Dom’s Casks of the Month

In last month’s Beer Matters, I promised to make a special effort to break with tradition and try some of the paler offerings on Sheffield’s handpumps. The recent spell of decent weather has made it easier to do just that, with the golden ales, IPAs and wheat beers perfectly complimenting the longer, warmer days. How long either the British summer or my new-found affection for pale ales will last, who can say? Anyway, I’ll enjoy them both while they last! Here are three of my favourites from the last few weeks:

What: Ellensberg (4.3%) – Harbour (Cornwall)
Where: Ale House, Fraser Road
This was my first visit to this community-owned pub which is somewhat off the beaten track, between Millhouses and Woodseats. I was pleasantly surprised with the great range of real ales on offer, but the best of the bunch was this session IPA. The beer poured a clear amber colour with a thin head and had a fantastic citrus aroma. Oranges were the predominant flavour rather than the usual hoppy bitterness of stronger IPAs. A great, smooth, drinkable beer that justified the decision to leave the car at home!

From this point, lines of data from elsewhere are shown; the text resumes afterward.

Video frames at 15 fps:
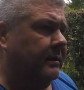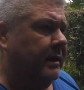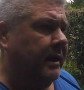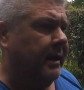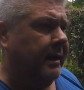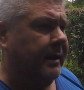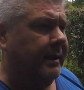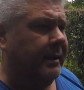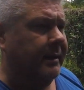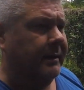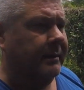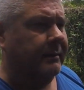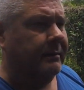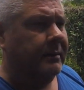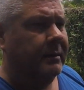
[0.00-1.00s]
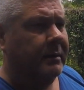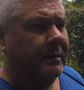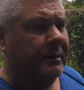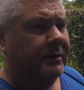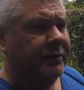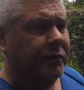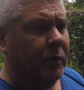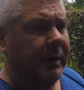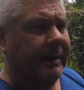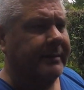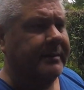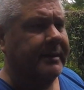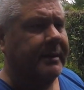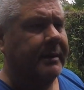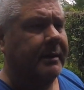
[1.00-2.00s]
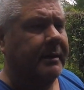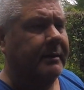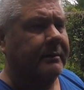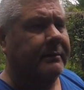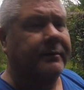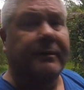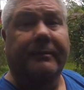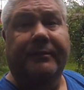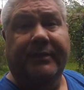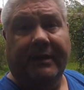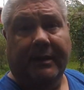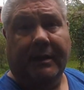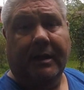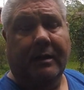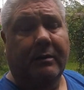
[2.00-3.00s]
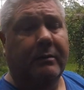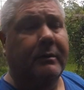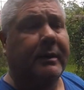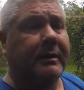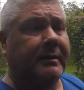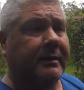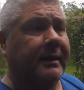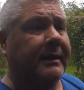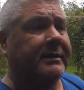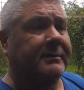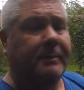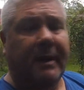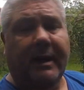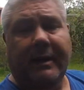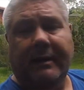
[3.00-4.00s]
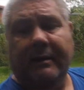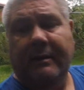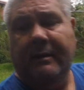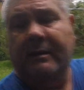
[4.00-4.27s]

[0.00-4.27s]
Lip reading: and squeeze in some silicone into that spot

What: Hildur (4.8%) – Neepsend (Sheffield)
Where: Dorothy Pax, Victoria Quays
A fleeting spell of good weather in the middle of April presented the perfect opportunity to head down to Victoria Quays. This rhubarb wheat beer provided some much-needed refreshment on a blisteringly hot day. I’ve always been a fan of Bavarian-style wheat beers and while this perhaps wasn’t quite in their league, it was a great homage with a Yorkshire twist. The beer had the traditional cloudy appearance, and the tartness of rhubarb was a great foil for the wheat beer yeast. The fact it was served at the perfect temperature was a bonus too!

What: Ryed Like the Wind (4.0%) – Hopjacker (Dronfield)
Where: White Lion, Heeley
This makes two months in a row that a beer from the White Lion has made it into my Casks of the Month, a testament to the fantastic range of guest ales available there. This rye pale ale brewed with Chinook hops was unfined, giving it a distinctive hazy, golden look with a foamy, white head. On tasting, this was full of hop character with a slightly savoury flavour from the rye. A really nice sessionable pale.

I’ll see you next month with three more of my favourite cask beers from the last few weeks (beer styles weather-dependent)!